Rodriguez Group, pionnier du yachting, liquidé

L’aventure Rodriguez, initiée en 1972 par Gérard Rodriguez, s’est achevée le 22 juillet. Le tribunal de commerce de Cannes a décidé la liquidation judiciaire de la holding de tête Rodriguez Group-SNP Holding et de la filiale SNP Boat Service, en redressement judiciaire depuis le 9 janvier. La société cannoise, qui avait au 31 mars un endettement net de 96,5 millions d’euros, a fermé cette fin juillet et ne répond plus au téléphone. Un communiqué d’explications promis n’a pas été publié.

La cotation de l’action est suspendue depuis le 21 juillet à la demande de Rodriguez. Sa dernière valeur était de 90 centimes, valorisant la société à 11,25 millions d’euros. À l’issue d’une vingtaine de départs en 2013, Rodriguez employait encore une cinquantaine de salariés (hors filiale Camper [&] Nicholsons).

Cette décision met un terme à l’activité qui a fait le succès de Rodriguez : le négoce de yachts. Conséquence du redressement judiciaire de SNP Boat Service, l’activité vente de bateaux avait plongé de moitié au premier semestre, à 7,7 millions d’euros, dont 2,9 millions d’euros pour les bateaux neufs correspondant seulement à l’avancement d’un yacht en cours de finalisation.

L’activité services avait en revanche progressé avec un chiffre d’affaires de 5,7 millions d’euros, contre 5,3. Le chantier et le shipchandling, basés à Golfe Juan, continuent leur activité alors que la saison bat son plein, tout comme la filiale de courtage et de services Camper [&] Nicholsons.

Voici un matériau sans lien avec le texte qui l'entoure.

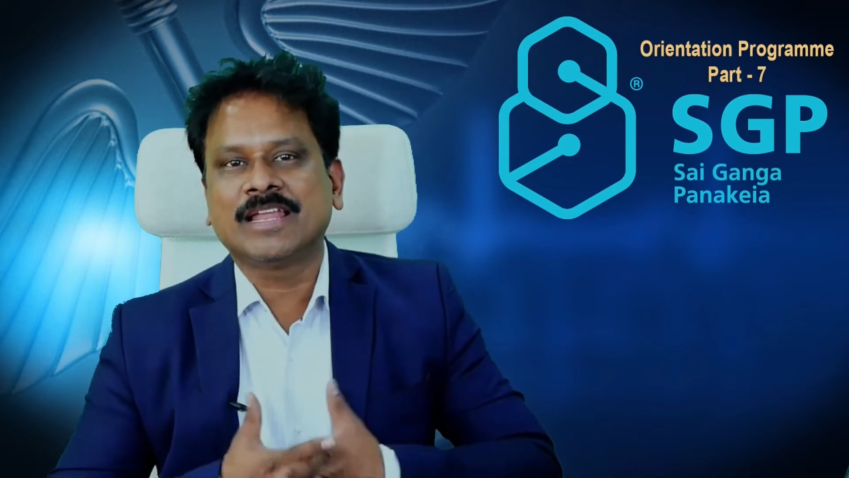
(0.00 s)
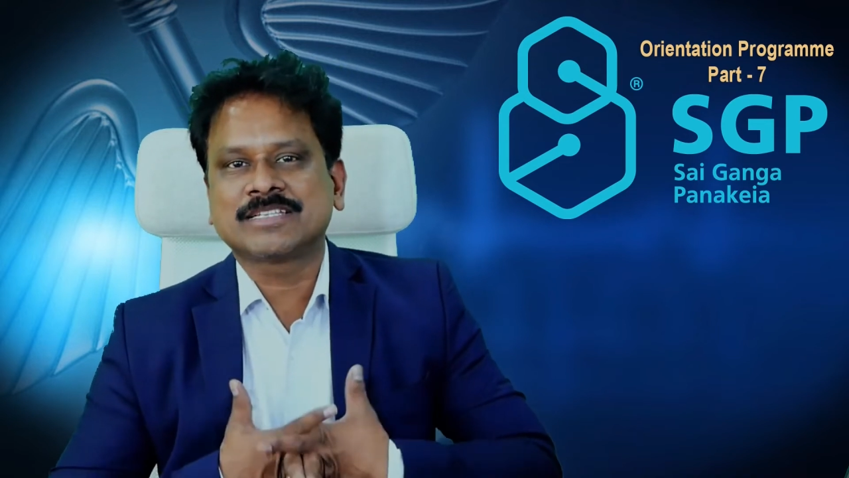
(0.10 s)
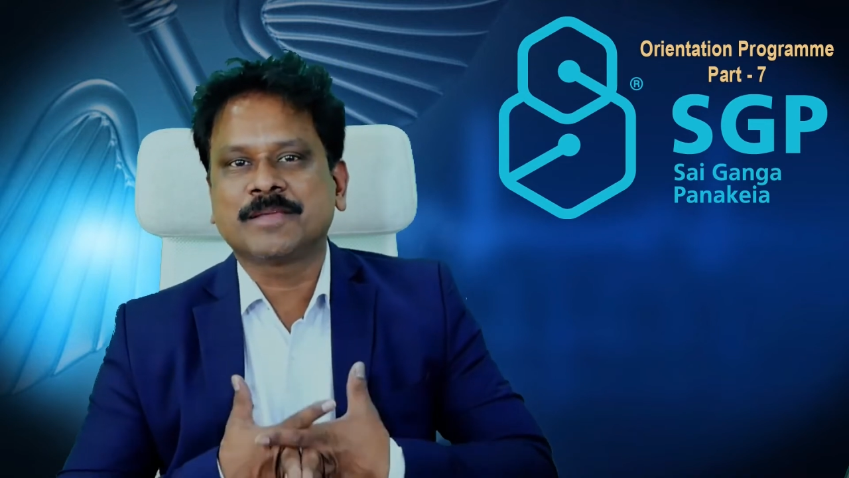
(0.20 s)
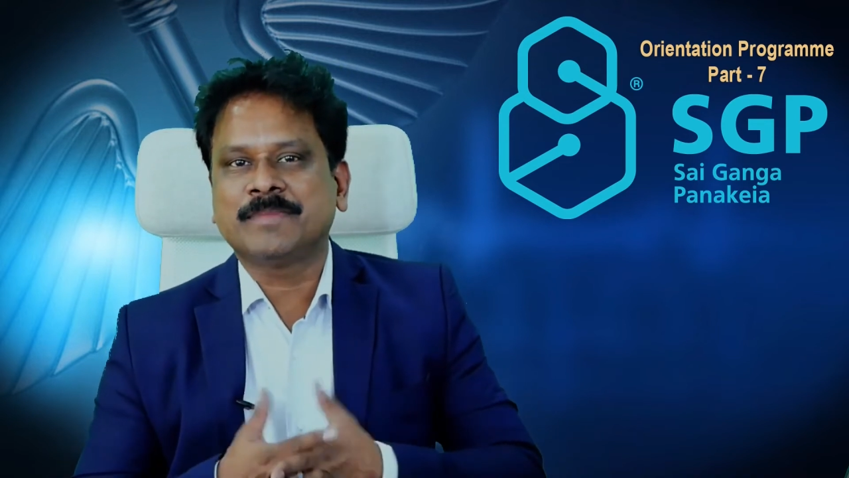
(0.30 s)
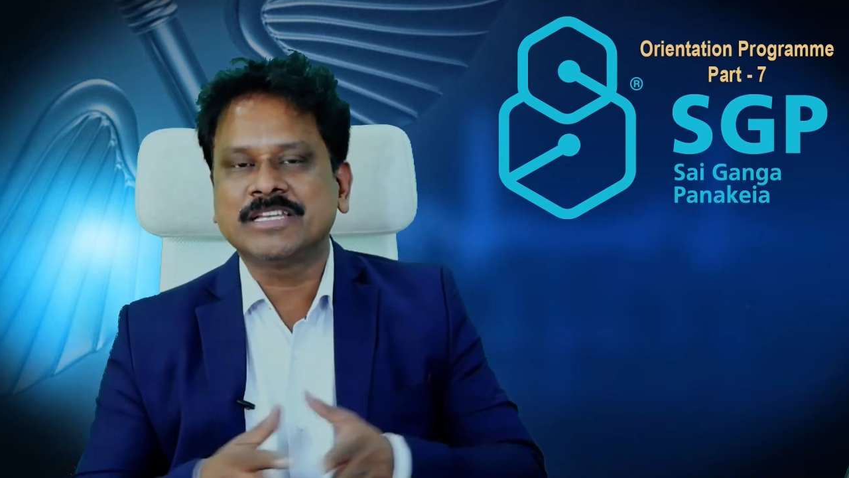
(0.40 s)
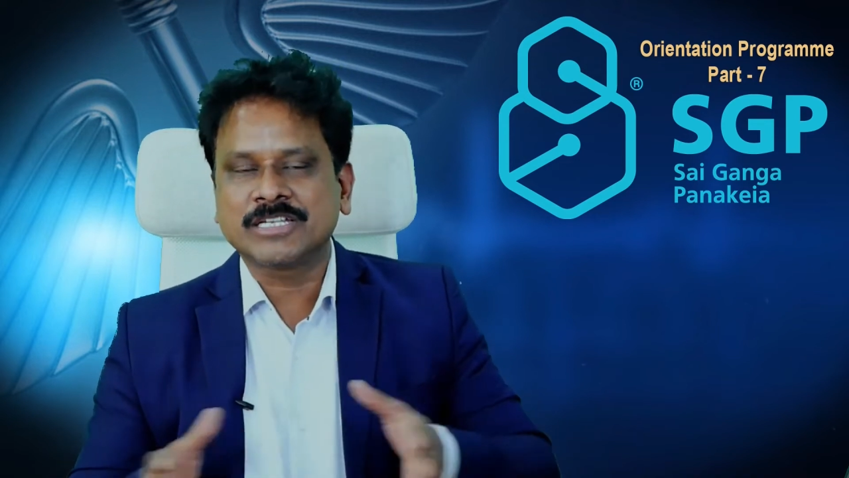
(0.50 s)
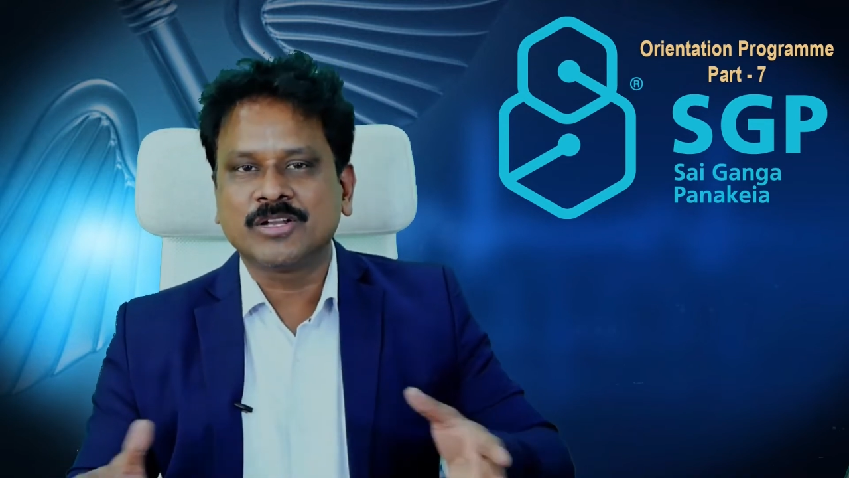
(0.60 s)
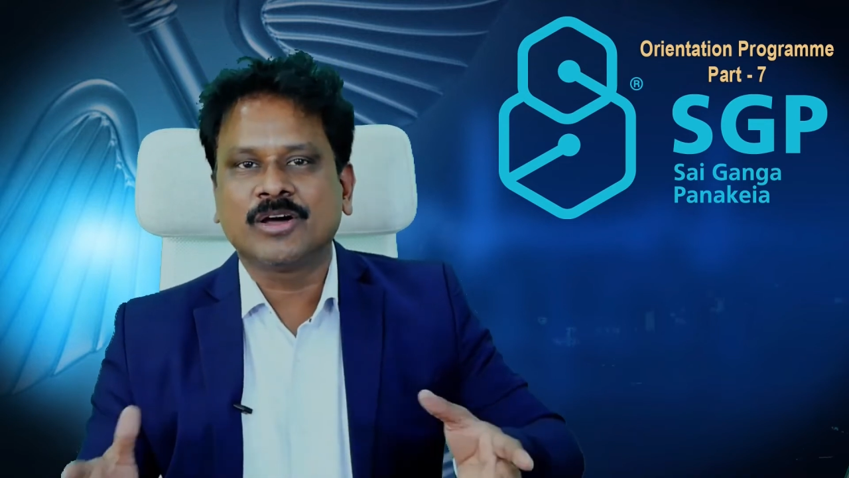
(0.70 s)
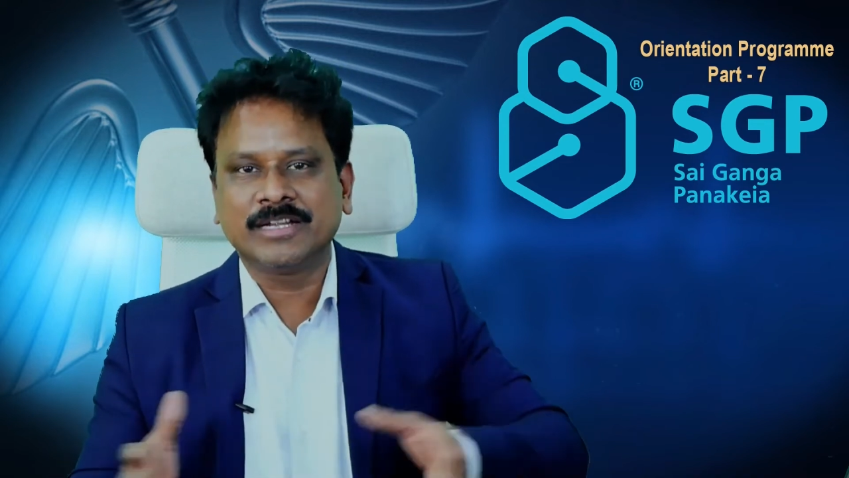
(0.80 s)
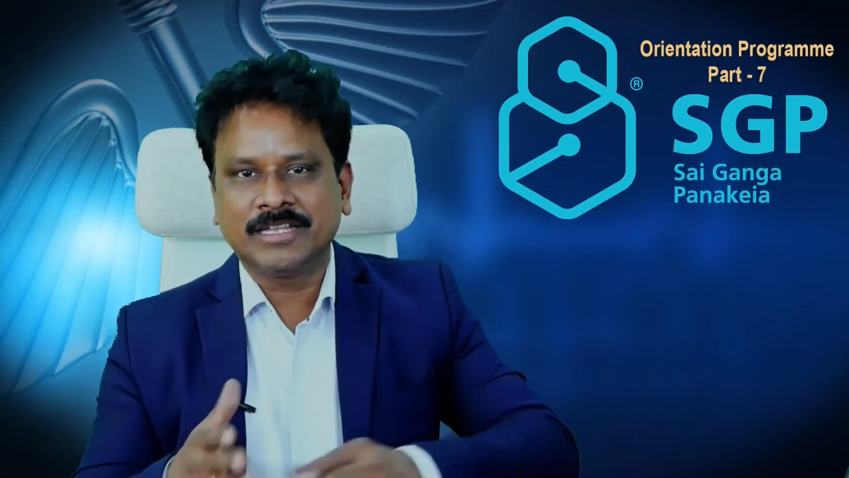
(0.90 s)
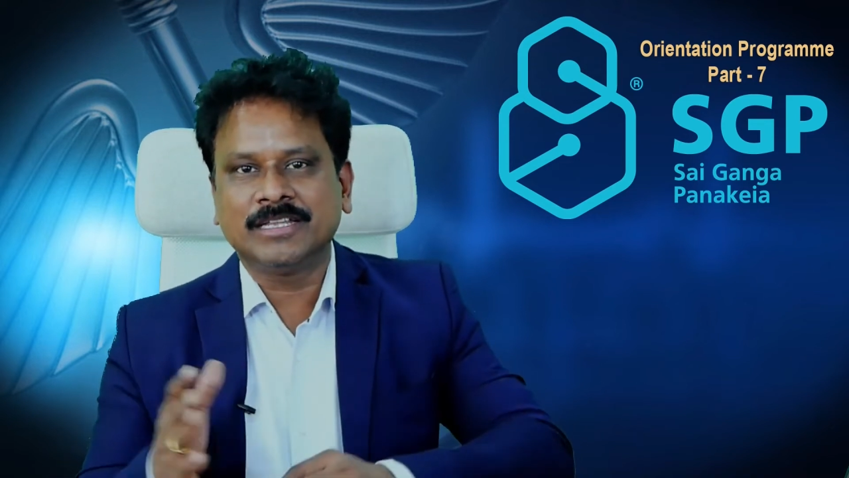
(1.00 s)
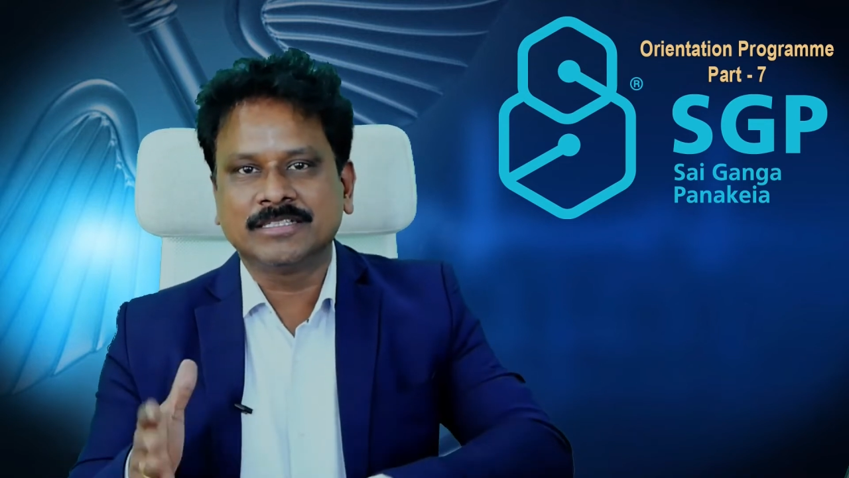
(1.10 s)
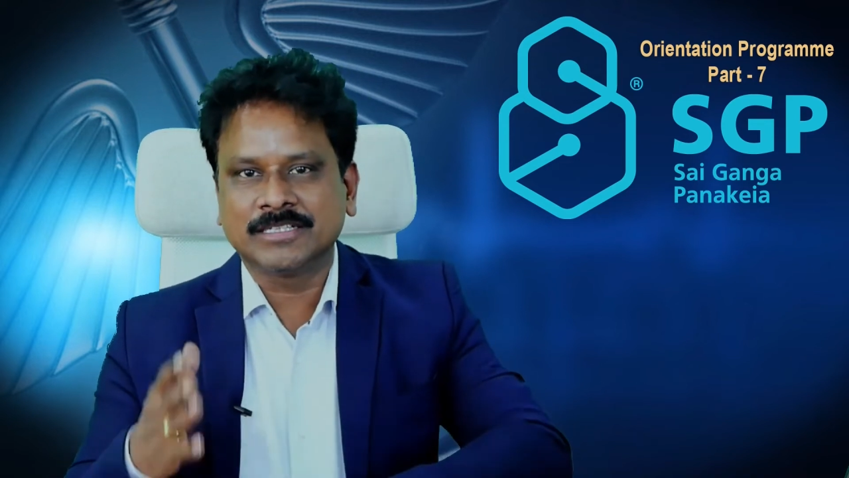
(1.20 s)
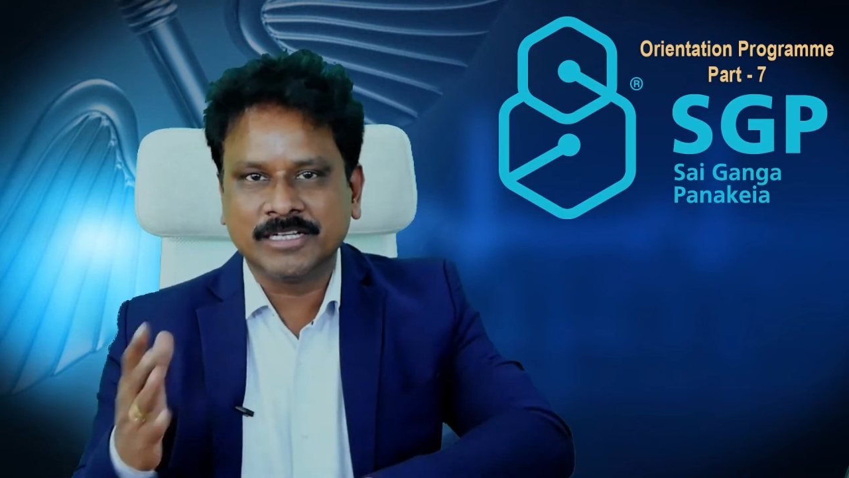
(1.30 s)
as I mentioned already in the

C’est cette activité, dernier bijou de famille de Rodriguez, qui est en cours de cession sous l’égide du tribunal de commerce à l’issue du délai d’appel en cours. Mais l’imbrication des sociétés, la propriété des droits et des marques ainsi que les dettes fiscales d’un groupe qui n’a jamais brillé par sa transparence ont découragé bon nombre de repreneurs. L’ancien patron de Rodriguez (de 2011 à 2013) et, avant, du salon de Cannes, Éric de Saintdo, coordonnerait la seule offre ferme sur Camper[&] Nicholsons avec des investisseurs italo-suisses.